Plano Star Courier, March 5, 1999

Parents must demand to be treated as partners by schools


The Texas Education Code states that "parents are partners with educators, administrators, and school district boards of trustee in their children's education. Parents shall be encouraged to actively participate in creating and implementing educational programs for their children." However, parents who do get involved in their child's education, especially those who challenge fads and experiments or question hiring and promotion decisions, experience a strange phenomenon. They are rejected.

Parents will not be rejected rudely or dismissed abruptly, at least not initially. On the contrary, administrators will openly welcome us and usher us into their office as if we are long lost acquaintances. During that meeting, as we air our concerns, we will be showered with compliments. Then the administrator will gently inquire if we belong to any locally organized group of concerned parents or a specific national or religious group. After the interview, a smile, a hand shake and a pat on the back make us feel that the district shares our concerns and that these will be addressed shortly. However, we would later find out that nothing seems to happen. This is part of the frequently used "Delphi Technique."

If you remain persistent, the educators will appear affronted. You will be told that most parents do not have a problem (the implication being "you are the only one."). Subsequently, they will attempt to belittle you and curtly advise you that education is best left to the professionals. Derogatory labels like "right wing wackos," "fanatics," or "maniacs" will be your perpetual adornment. If you get agitated and angry, then you will be less likely to persuade others to your point of view which is exactly the goal of the Delphi Technique.

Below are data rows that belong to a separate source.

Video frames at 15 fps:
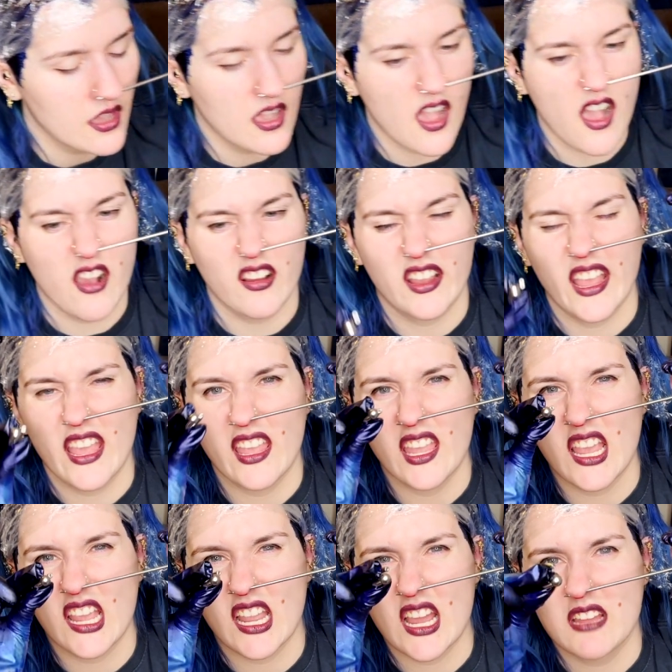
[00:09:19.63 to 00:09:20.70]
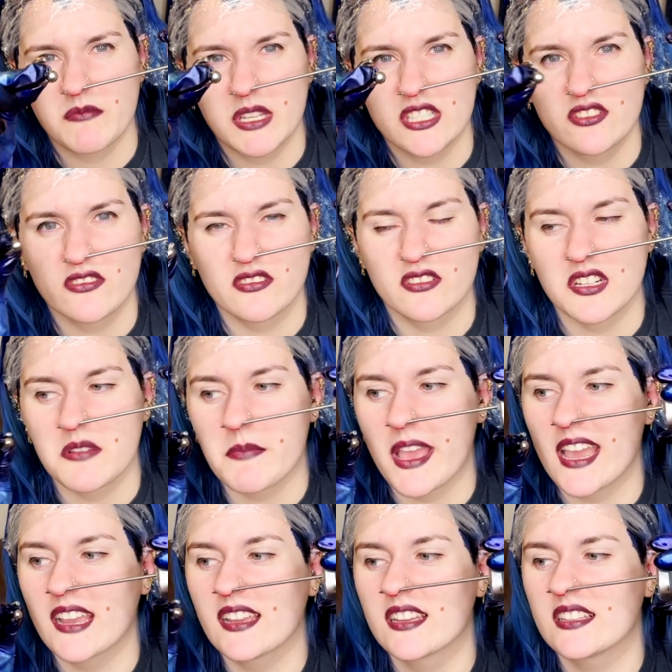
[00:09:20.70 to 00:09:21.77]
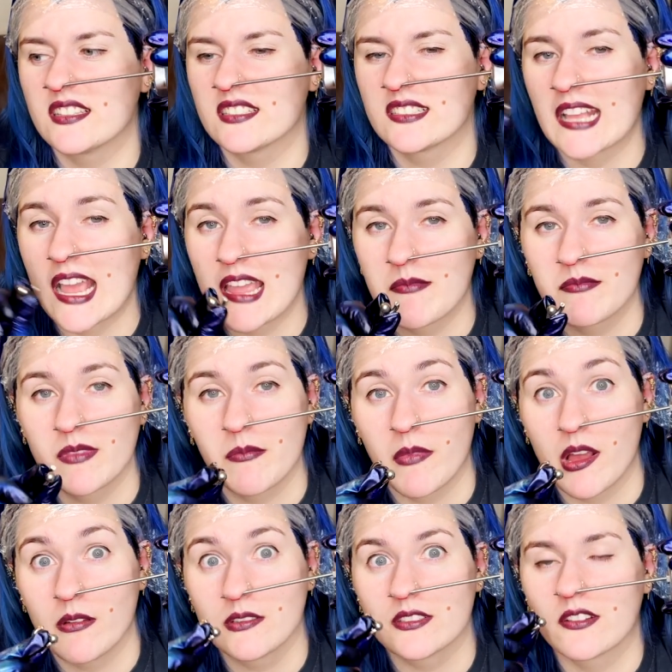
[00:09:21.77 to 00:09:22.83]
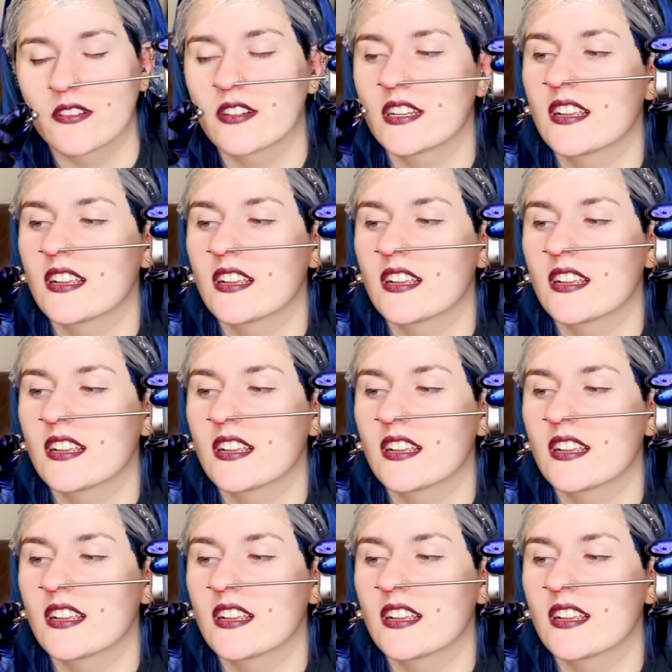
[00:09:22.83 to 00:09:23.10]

Okay, got my jewelry back. This time the ball was already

Parents who raise questions and concerns have somehow forfeited their right to choose what their kids learn in school. Parents who demand accountability from the administration will lose their rights enshrined in the Texas Education Code. Their constitutional rights are violated when they are prohibited from handing out fliers and summarily banished from parent meetings. This has been the plight of those who challenge unproven programs or question administrative decisions. The recent hiring of a new coach is not an anomaly. Instead, it is symptomatic of an administration which values institutional loyalty far above dedication and devotion to our children and community.

Parents with genuine concerns are deliberately manipulated by a bureaucratic machine that relentlessly execute its agenda. School districts are in the business of education but they can ignore their customers and still profit from it. They are public entities but they can denigrate taxpayers who entrust them with the lives and future of their children. They are bastions of this great democracy but they can brook no dissent from either within or without.

Communities in California are demanding accountability for the deplorable student performances left in the wake of failed educational fads. After more than a decade of relinquishing the business of education to the professionals, they are waking up to repair the breaches of trust. The wisdom of the statement in the Texas Education Code is thus manifested. Let us learn the lesson without paying the tuition fee. Parents are partners, we must play that role even in the face of opposition. The cost of abdication by any one of the partners is just too great.